Мальчик послушно пересел.
— А-а ты… — договорить ему не дала конфета, прицельно ткнувшаяся в приоткрытый рот.
— Не болтай во время еды, — хихикнул мальчишка.
Мальчик вспыхнул и усиленно начал жевать шоколадку, чуть хмурясь. Проглотив, попытался сказать еще раз:
— Ты…
— Нет, не хожу, — дернул мальчишка плечами, отворачиваясь к книге. — Но об этом так скучно говорить, так что давай вообще не будем, хорошо? — он улыбнулся и сунул между ними книжку. На открытой странице крупно было написано «ХИЩНИКИ», а в правом углу открыла пасть гиена, в которую ткнул тонкий смуглый палец с обгрызенным ногтем.
— Одно лицо, согласись? — гордо спросил мальчишка и для наглядности повертел головой.
— Есть что-то, — уклончиво ответил мальчик. Сосед на гиену был мало похож, скорее на какую-нибудь маленькую обезьянку из мультика, но говорить он об этом не стал.
— Меня Волк Шакалом зовет, даже книжку это притаранил, чтобы я сравнил, — похвастался мальчишка и замолчал, уставившись на своего соседа.
Ждет, когда я спрошу про этого волка, подумал мальчик и тут же спросил:
— Кто тебя зовет?
— Волк, — счастливо заявил Шакал. — Он с нами живет, вон там, у окна, — сосед показал на противоположную своей кровать. — Сейчас на процедурах, вот… Обрадуется, жуть, когда тебя увидит.

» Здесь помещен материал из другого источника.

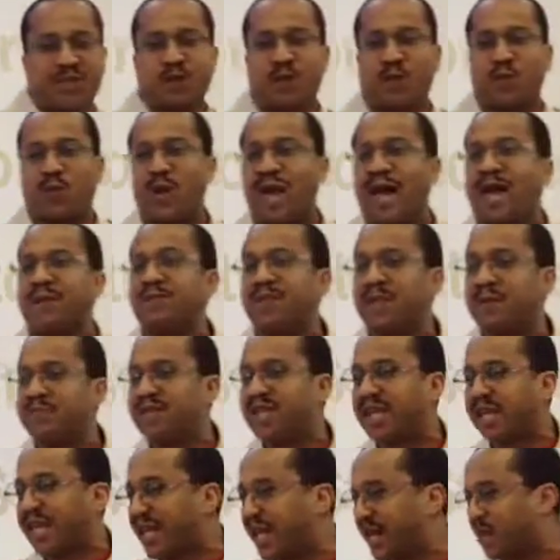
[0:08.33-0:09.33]
to wrap them
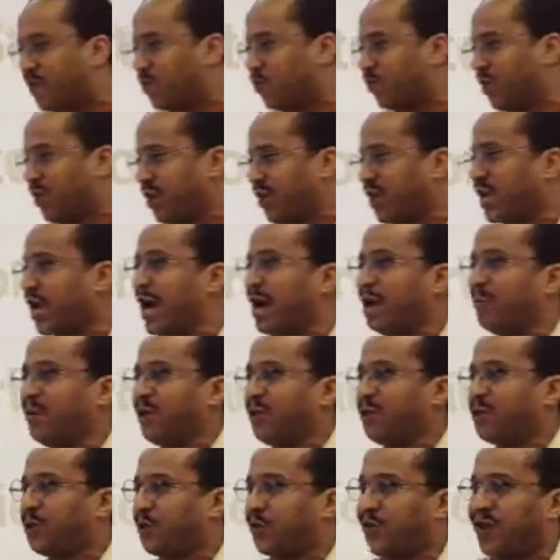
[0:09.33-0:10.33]
together with a
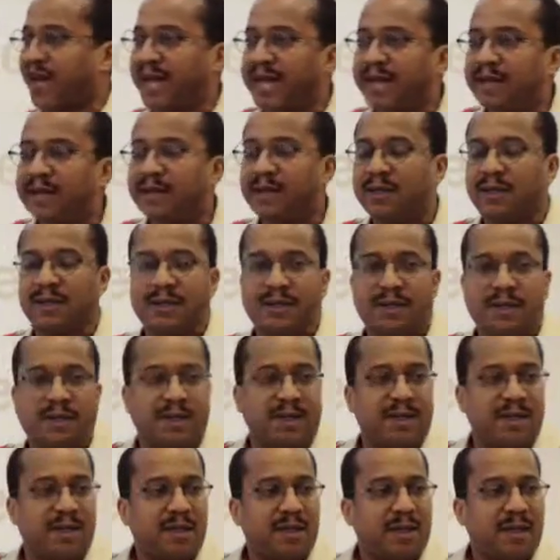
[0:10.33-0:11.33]
common thread,
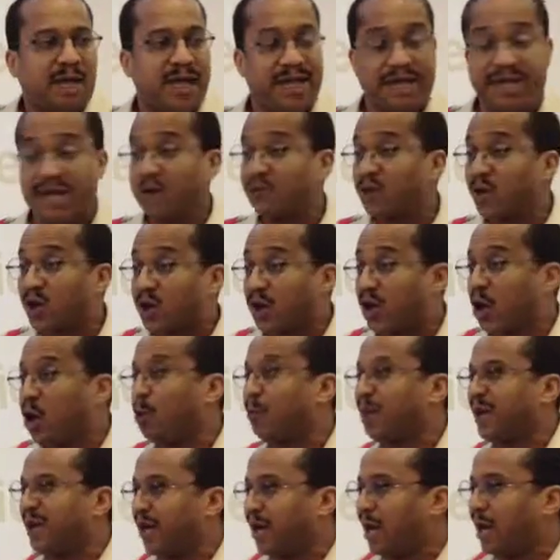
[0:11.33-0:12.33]
and then we're going to
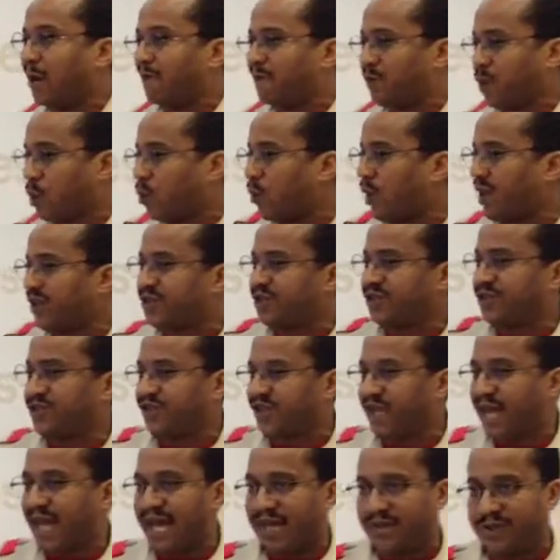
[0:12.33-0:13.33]
open it up for questions
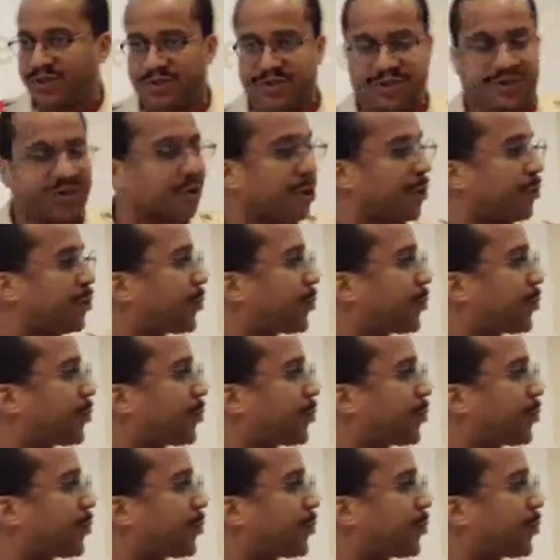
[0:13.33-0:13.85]
and answers. So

— Надеюсь, — кивнул мальчик.
Он не успел ничего спросить, а Шакал — ответить, потому что в палату вошел Лось и начал раскладывать его вещи в шкаф, на тумбу и под кровать.
Ночью, когда Шакал уже спел колыбельную и сопел у себя в постели, мальчик выпутался из-под одеяла и сел на подоконник. Когда коленки подтянулись поближе к груди, он не сдержался, уткнулся в них лицом и тихо заплакал. Слабый ветер метал по карнизу сухие листья, мимо больничных ворот проносились автомобили. Мальчик слез с подоконника и неаккуратно натянул одеяло.
Через пятнадцать минут в палате спали все.